I'm not sure I follow the details here, but it does turn out that a really surprising amount of time in PyArray_NewFromDescr is spent in just calculating and writing out the shape and strides buffers, so for programs that e.g. use hundreds of small 3-element arrays to represent points in space, re-using even these buffers might be a big win...
On the usefulness of doing only 1 memory allocation, on our old gpu ndarray, we where doing 2 alloc on the GPU, one for metadata and one for data. I removed this, as this was a bottleneck. allocation on the CPU are faster the on the GPU, but this is still something that is slow except if you reuse memory. Do PyMem_Malloc, reuse previous small allocation?
Yes, at least in theory PyMem_Malloc is highly-optimized for small buffer re-use. (For requests >256 bytes it just calls malloc().) And it's possible to define type-specific freelists; not sure if there's any value in doing that for PyArrayObjects. See Objects/obmalloc.c in the Python source tree.
PyMem_Malloc is just a wrapper around malloc, so its only as optimized as the c library is (glibc is not good for small allocations). PyObject_Malloc uses a small object allocator for requests smaller 512 bytes (256 in python2).
I filed a pull request  replacing a few functions which I think are safe to convert to this API. The nditer allocation which is completely encapsulated and the construction of the scalar and array python objects which are deleted via the tp_free slot (we really should not support third party libraries using PyMem_Free on python objects without checks).

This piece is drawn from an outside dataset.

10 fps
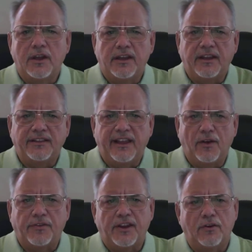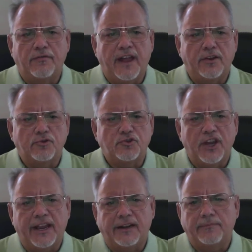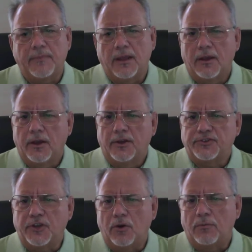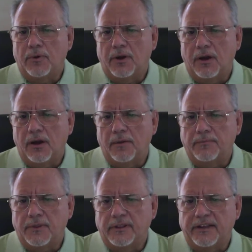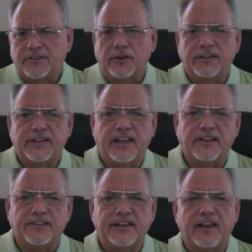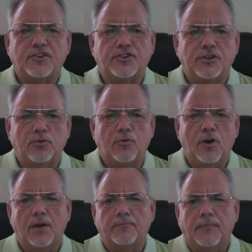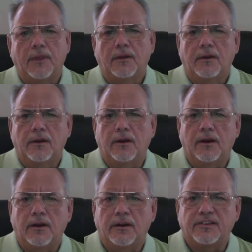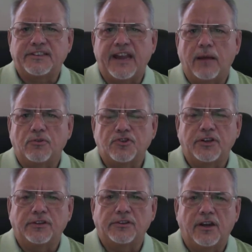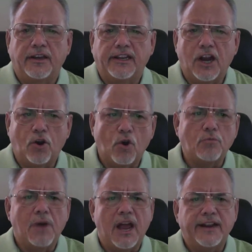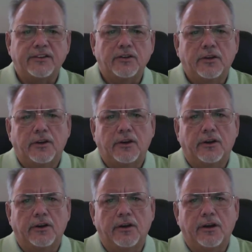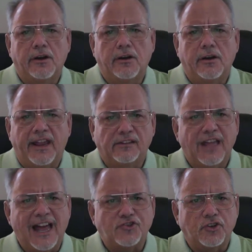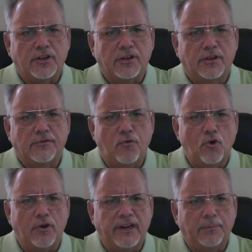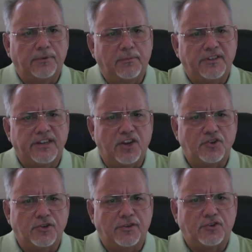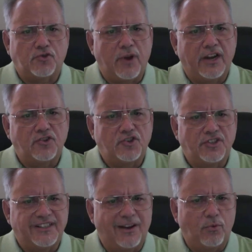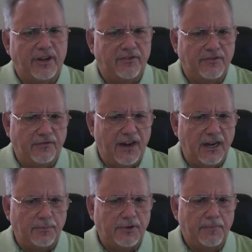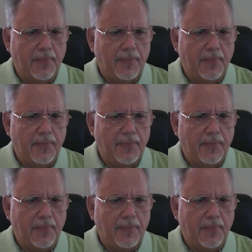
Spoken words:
in the healthcare value chain. So that's going to take us next to establishing in our own mind a logic for implementation of the strategies that we have developed.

This already gives up to 15% improvements for scalar operations compared to glibc 2.17 malloc. Do I understand the discussions here right that we could replace PyDimMem_NEW which is used for strides in PyArray with the small object allocation too? It would still allow swapping the stride buffer, but every application must then delete it with PyDimMem_FREE which should be a reasonable requirement.